(PROVIDED DATA begins)

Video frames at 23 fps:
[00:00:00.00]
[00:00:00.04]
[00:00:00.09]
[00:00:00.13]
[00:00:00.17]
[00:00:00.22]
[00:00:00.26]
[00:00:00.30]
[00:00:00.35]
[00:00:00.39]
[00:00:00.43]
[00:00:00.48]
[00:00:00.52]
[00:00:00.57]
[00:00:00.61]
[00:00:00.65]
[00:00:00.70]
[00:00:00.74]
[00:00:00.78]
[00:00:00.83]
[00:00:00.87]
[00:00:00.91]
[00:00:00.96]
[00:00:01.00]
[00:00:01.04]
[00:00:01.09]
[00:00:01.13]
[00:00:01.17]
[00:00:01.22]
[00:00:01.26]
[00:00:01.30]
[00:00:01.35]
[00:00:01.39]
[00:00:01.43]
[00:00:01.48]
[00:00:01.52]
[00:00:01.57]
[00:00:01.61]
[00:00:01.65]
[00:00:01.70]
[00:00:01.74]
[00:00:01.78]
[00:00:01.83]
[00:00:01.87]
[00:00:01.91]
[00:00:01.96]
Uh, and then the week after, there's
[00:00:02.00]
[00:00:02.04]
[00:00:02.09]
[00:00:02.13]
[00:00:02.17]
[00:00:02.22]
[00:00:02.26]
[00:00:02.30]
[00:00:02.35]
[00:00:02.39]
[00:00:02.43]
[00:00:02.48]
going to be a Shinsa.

(PROVIDED DATA ends)

» **YOUR GOAL**
Every single line of the data above must be set down again exactly.

» **TASK RESPONSE**
Video frames at 23 fps:
[00:00:00.00]
[00:00:00.04]
[00:00:00.09]
[00:00:00.13]
[00:00:00.17]
[00:00:00.22]
[00:00:00.26]
[00:00:00.30]
[00:00:00.35]
[00:00:00.39]
[00:00:00.43]
[00:00:00.48]
[00:00:00.52]
[00:00:00.57]
[00:00:00.61]
[00:00:00.65]
[00:00:00.70]
[00:00:00.74]
[00:00:00.78]
[00:00:00.83]
[00:00:00.87]
[00:00:00.91]
[00:00:00.96]
[00:00:01.00]
[00:00:01.04]
[00:00:01.09]
[00:00:01.13]
[00:00:01.17]
[00:00:01.22]
[00:00:01.26]
[00:00:01.30]
[00:00:01.35]
[00:00:01.39]
[00:00:01.43]
[00:00:01.48]
[00:00:01.52]
[00:00:01.57]
[00:00:01.61]
[00:00:01.65]
[00:00:01.70]
[00:00:01.74]
[00:00:01.78]
[00:00:01.83]
[00:00:01.87]
[00:00:01.91]
[00:00:01.96]
Uh, and then the week after, there's
[00:00:02.00]
[00:00:02.04]
[00:00:02.09]
[00:00:02.13]
[00:00:02.17]
[00:00:02.22]
[00:00:02.26]
[00:00:02.30]
[00:00:02.35]
[00:00:02.39]
[00:00:02.43]
[00:00:02.48]
going to be a Shinsa.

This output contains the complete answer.